**EXERCISE INPUTS**.

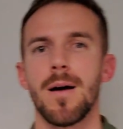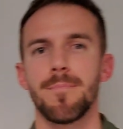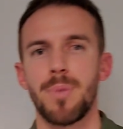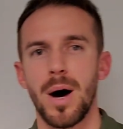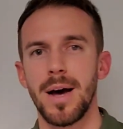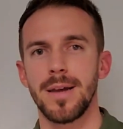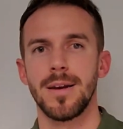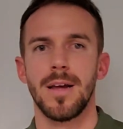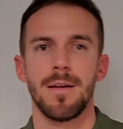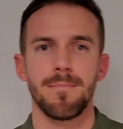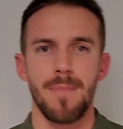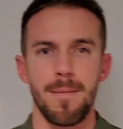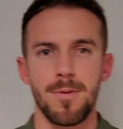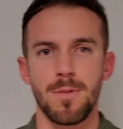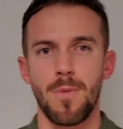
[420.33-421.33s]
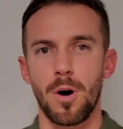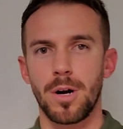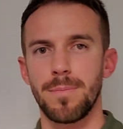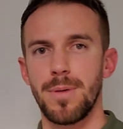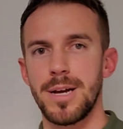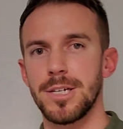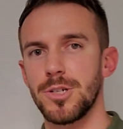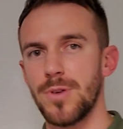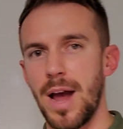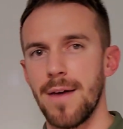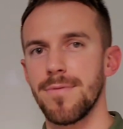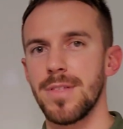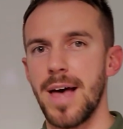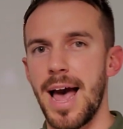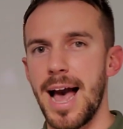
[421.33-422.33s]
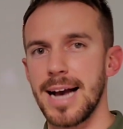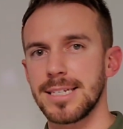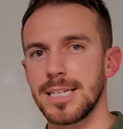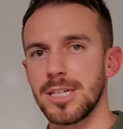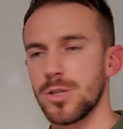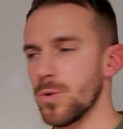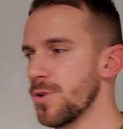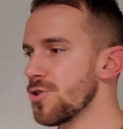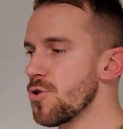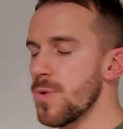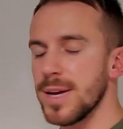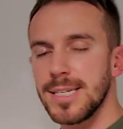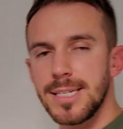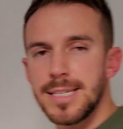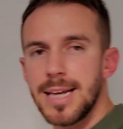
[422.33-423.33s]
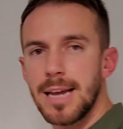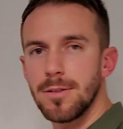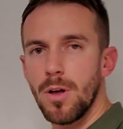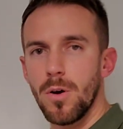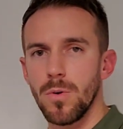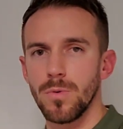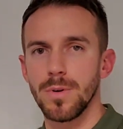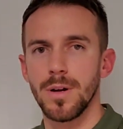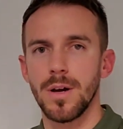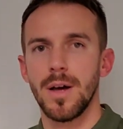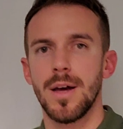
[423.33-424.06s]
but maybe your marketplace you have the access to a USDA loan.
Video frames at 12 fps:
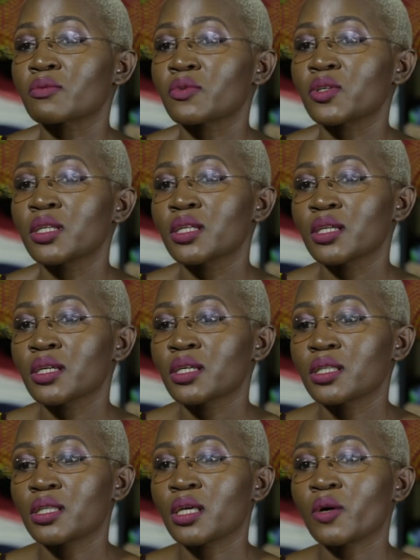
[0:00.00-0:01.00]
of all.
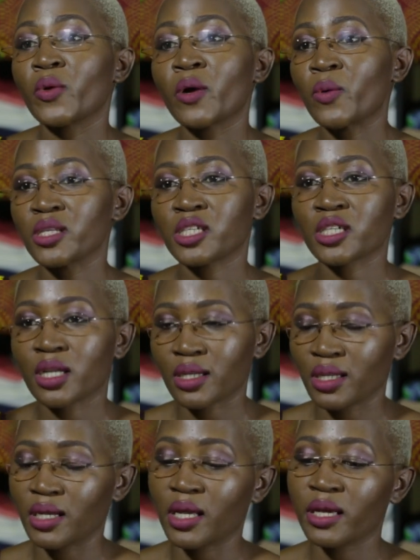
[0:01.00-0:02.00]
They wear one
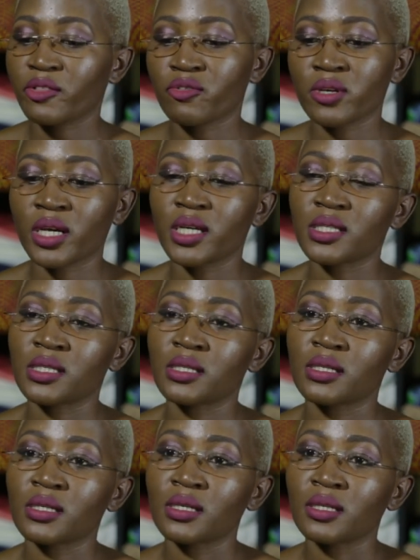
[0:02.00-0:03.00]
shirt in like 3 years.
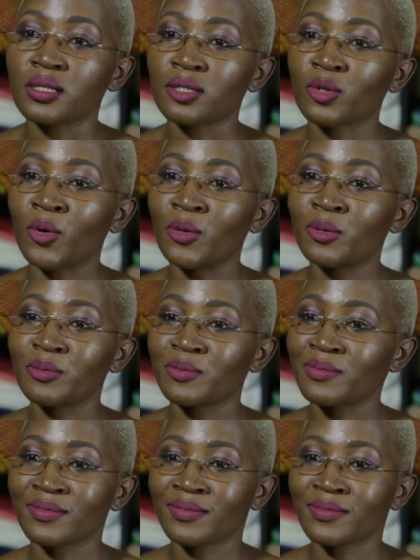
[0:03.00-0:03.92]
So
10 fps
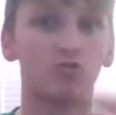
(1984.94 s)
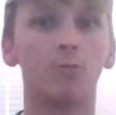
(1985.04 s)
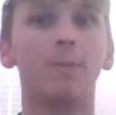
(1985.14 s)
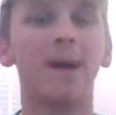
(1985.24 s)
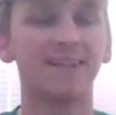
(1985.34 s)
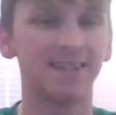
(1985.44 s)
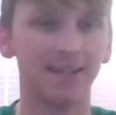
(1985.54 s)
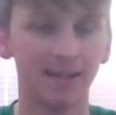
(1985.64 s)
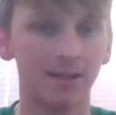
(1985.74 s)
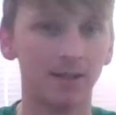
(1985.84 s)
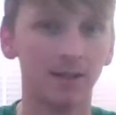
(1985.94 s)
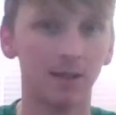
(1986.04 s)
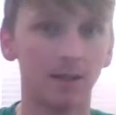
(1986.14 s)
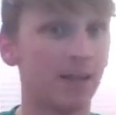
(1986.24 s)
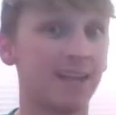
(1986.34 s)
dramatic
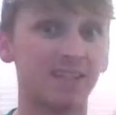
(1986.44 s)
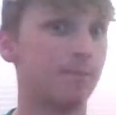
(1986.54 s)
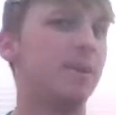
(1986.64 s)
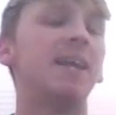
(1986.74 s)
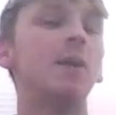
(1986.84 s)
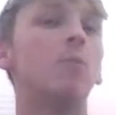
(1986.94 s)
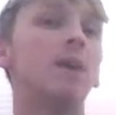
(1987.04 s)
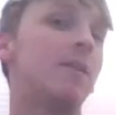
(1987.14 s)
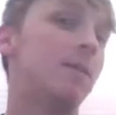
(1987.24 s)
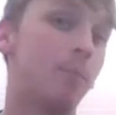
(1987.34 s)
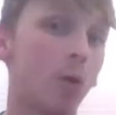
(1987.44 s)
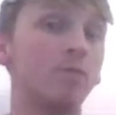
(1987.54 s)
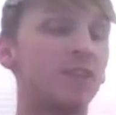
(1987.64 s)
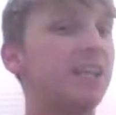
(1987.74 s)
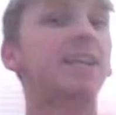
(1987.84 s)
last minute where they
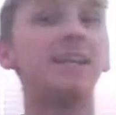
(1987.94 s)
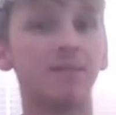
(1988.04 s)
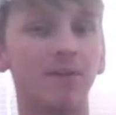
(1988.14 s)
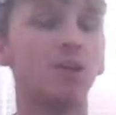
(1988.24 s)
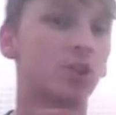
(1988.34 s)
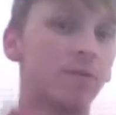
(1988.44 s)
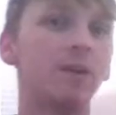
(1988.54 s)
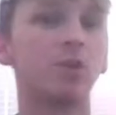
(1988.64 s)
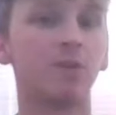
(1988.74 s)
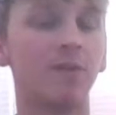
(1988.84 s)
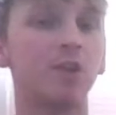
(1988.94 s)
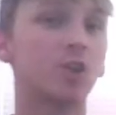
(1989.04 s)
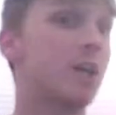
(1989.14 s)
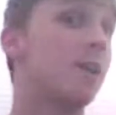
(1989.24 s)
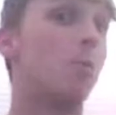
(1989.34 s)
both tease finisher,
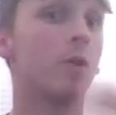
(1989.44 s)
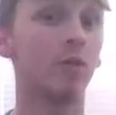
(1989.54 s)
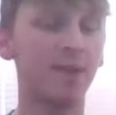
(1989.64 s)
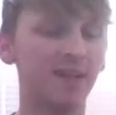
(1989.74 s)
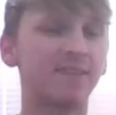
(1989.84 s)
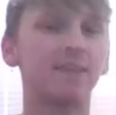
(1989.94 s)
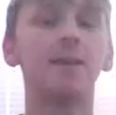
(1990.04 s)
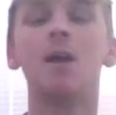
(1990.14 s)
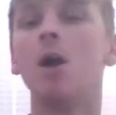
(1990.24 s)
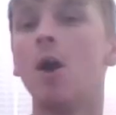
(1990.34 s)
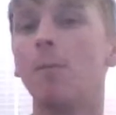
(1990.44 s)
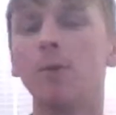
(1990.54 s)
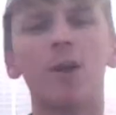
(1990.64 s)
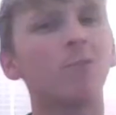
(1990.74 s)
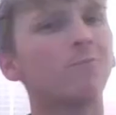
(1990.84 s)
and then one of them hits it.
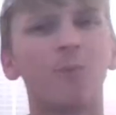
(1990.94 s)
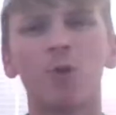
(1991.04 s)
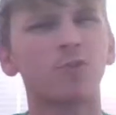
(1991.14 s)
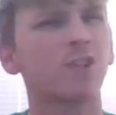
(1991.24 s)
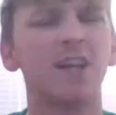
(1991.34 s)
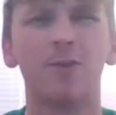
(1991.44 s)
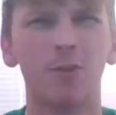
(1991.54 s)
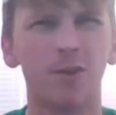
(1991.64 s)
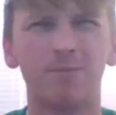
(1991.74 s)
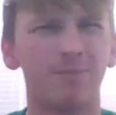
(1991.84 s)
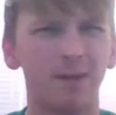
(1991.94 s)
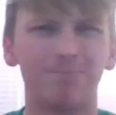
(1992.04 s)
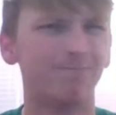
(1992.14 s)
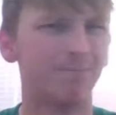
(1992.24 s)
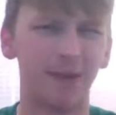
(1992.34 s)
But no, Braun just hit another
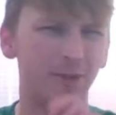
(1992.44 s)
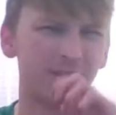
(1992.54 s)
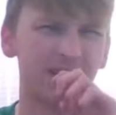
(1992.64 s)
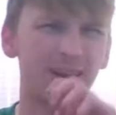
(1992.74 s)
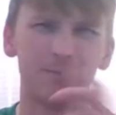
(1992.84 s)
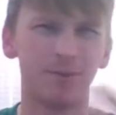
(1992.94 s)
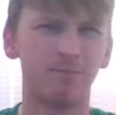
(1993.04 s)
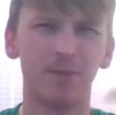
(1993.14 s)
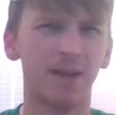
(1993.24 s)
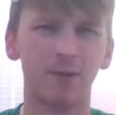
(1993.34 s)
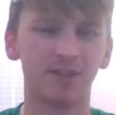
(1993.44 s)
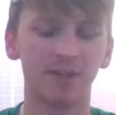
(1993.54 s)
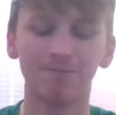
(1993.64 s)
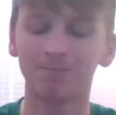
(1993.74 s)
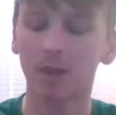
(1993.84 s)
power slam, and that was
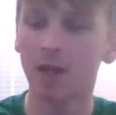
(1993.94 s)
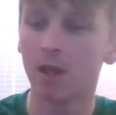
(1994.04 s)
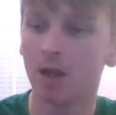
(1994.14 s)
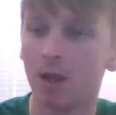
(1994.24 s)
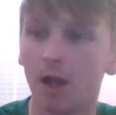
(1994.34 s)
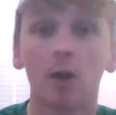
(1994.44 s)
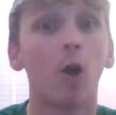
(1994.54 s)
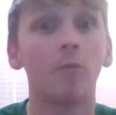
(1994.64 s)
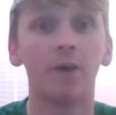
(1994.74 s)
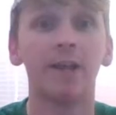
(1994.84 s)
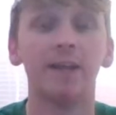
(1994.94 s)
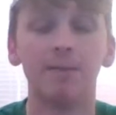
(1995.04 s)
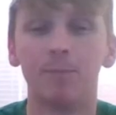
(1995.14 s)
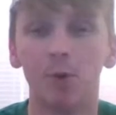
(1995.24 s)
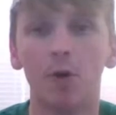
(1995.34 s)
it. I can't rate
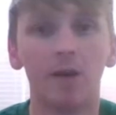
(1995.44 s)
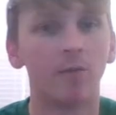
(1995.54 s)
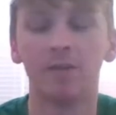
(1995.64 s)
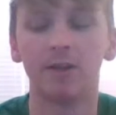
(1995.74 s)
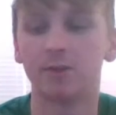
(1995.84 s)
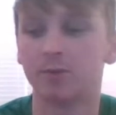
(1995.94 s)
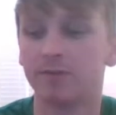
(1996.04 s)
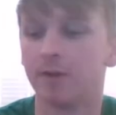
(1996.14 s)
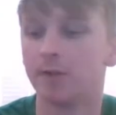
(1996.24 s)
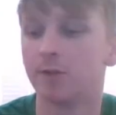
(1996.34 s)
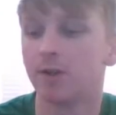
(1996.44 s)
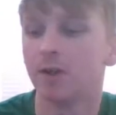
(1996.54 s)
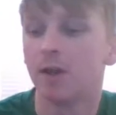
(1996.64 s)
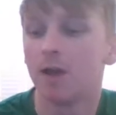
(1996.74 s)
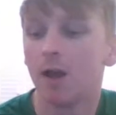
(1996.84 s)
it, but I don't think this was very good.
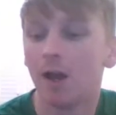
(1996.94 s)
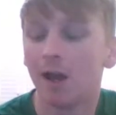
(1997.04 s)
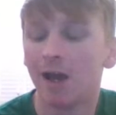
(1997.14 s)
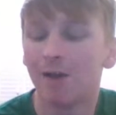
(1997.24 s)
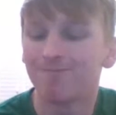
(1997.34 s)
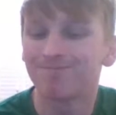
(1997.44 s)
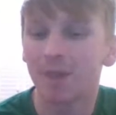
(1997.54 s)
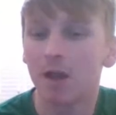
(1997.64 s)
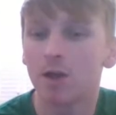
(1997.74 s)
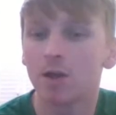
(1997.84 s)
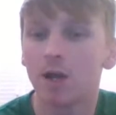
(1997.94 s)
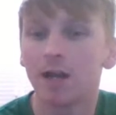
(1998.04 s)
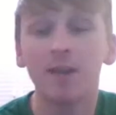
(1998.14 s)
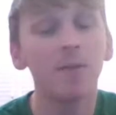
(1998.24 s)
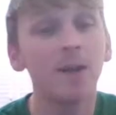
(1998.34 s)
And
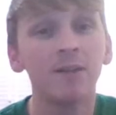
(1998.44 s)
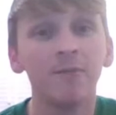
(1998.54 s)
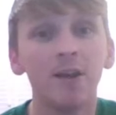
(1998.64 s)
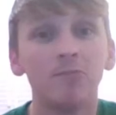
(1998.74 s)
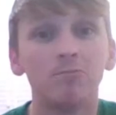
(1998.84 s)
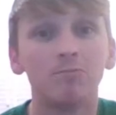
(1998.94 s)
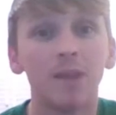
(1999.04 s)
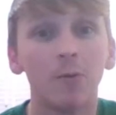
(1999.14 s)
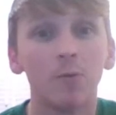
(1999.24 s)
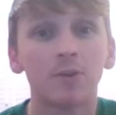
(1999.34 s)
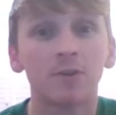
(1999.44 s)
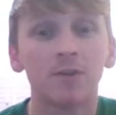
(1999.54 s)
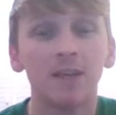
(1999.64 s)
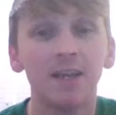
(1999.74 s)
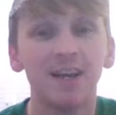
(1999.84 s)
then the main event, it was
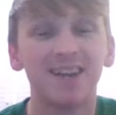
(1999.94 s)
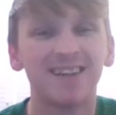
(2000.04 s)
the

**WHAT NEEDS TO BE DONE**. Reproduce the complete set of records verbatim and omit the pictures.

**TASK OUTPUT**.
[420.33-421.33s]
[421.33-422.33s]
[422.33-423.33s]
[423.33-424.06s]
but maybe your marketplace you have the access to a USDA loan.
Video frames at 12 fps:
[0:00.00-0:01.00]
of all.
[0:01.00-0:02.00]
They wear one
[0:02.00-0:03.00]
shirt in like 3 years.
[0:03.00-0:03.92]
So
10 fps
(1984.94 s)
(1985.04 s)
(1985.14 s)
(1985.24 s)
(1985.34 s)
(1985.44 s)
(1985.54 s)
(1985.64 s)
(1985.74 s)
(1985.84 s)
(1985.94 s)
(1986.04 s)
(1986.14 s)
(1986.24 s)
(1986.34 s)
dramatic
(1986.44 s)
(1986.54 s)
(1986.64 s)
(1986.74 s)
(1986.84 s)
(1986.94 s)
(1987.04 s)
(1987.14 s)
(1987.24 s)
(1987.34 s)
(1987.44 s)
(1987.54 s)
(1987.64 s)
(1987.74 s)
(1987.84 s)
last minute where they
(1987.94 s)
(1988.04 s)
(1988.14 s)
(1988.24 s)
(1988.34 s)
(1988.44 s)
(1988.54 s)
(1988.64 s)
(1988.74 s)
(1988.84 s)
(1988.94 s)
(1989.04 s)
(1989.14 s)
(1989.24 s)
(1989.34 s)
both tease finisher,
(1989.44 s)
(1989.54 s)
(1989.64 s)
(1989.74 s)
(1989.84 s)
(1989.94 s)
(1990.04 s)
(1990.14 s)
(1990.24 s)
(1990.34 s)
(1990.44 s)
(1990.54 s)
(1990.64 s)
(1990.74 s)
(1990.84 s)
and then one of them hits it.
(1990.94 s)
(1991.04 s)
(1991.14 s)
(1991.24 s)
(1991.34 s)
(1991.44 s)
(1991.54 s)
(1991.64 s)
(1991.74 s)
(1991.84 s)
(1991.94 s)
(1992.04 s)
(1992.14 s)
(1992.24 s)
(1992.34 s)
But no, Braun just hit another
(1992.44 s)
(1992.54 s)
(1992.64 s)
(1992.74 s)
(1992.84 s)
(1992.94 s)
(1993.04 s)
(1993.14 s)
(1993.24 s)
(1993.34 s)
(1993.44 s)
(1993.54 s)
(1993.64 s)
(1993.74 s)
(1993.84 s)
power slam, and that was
(1993.94 s)
(1994.04 s)
(1994.14 s)
(1994.24 s)
(1994.34 s)
(1994.44 s)
(1994.54 s)
(1994.64 s)
(1994.74 s)
(1994.84 s)
(1994.94 s)
(1995.04 s)
(1995.14 s)
(1995.24 s)
(1995.34 s)
it. I can't rate
(1995.44 s)
(1995.54 s)
(1995.64 s)
(1995.74 s)
(1995.84 s)
(1995.94 s)
(1996.04 s)
(1996.14 s)
(1996.24 s)
(1996.34 s)
(1996.44 s)
(1996.54 s)
(1996.64 s)
(1996.74 s)
(1996.84 s)
it, but I don't think this was very good.
(1996.94 s)
(1997.04 s)
(1997.14 s)
(1997.24 s)
(1997.34 s)
(1997.44 s)
(1997.54 s)
(1997.64 s)
(1997.74 s)
(1997.84 s)
(1997.94 s)
(1998.04 s)
(1998.14 s)
(1998.24 s)
(1998.34 s)
And
(1998.44 s)
(1998.54 s)
(1998.64 s)
(1998.74 s)
(1998.84 s)
(1998.94 s)
(1999.04 s)
(1999.14 s)
(1999.24 s)
(1999.34 s)
(1999.44 s)
(1999.54 s)
(1999.64 s)
(1999.74 s)
(1999.84 s)
then the main event, it was
(1999.94 s)
(2000.04 s)
the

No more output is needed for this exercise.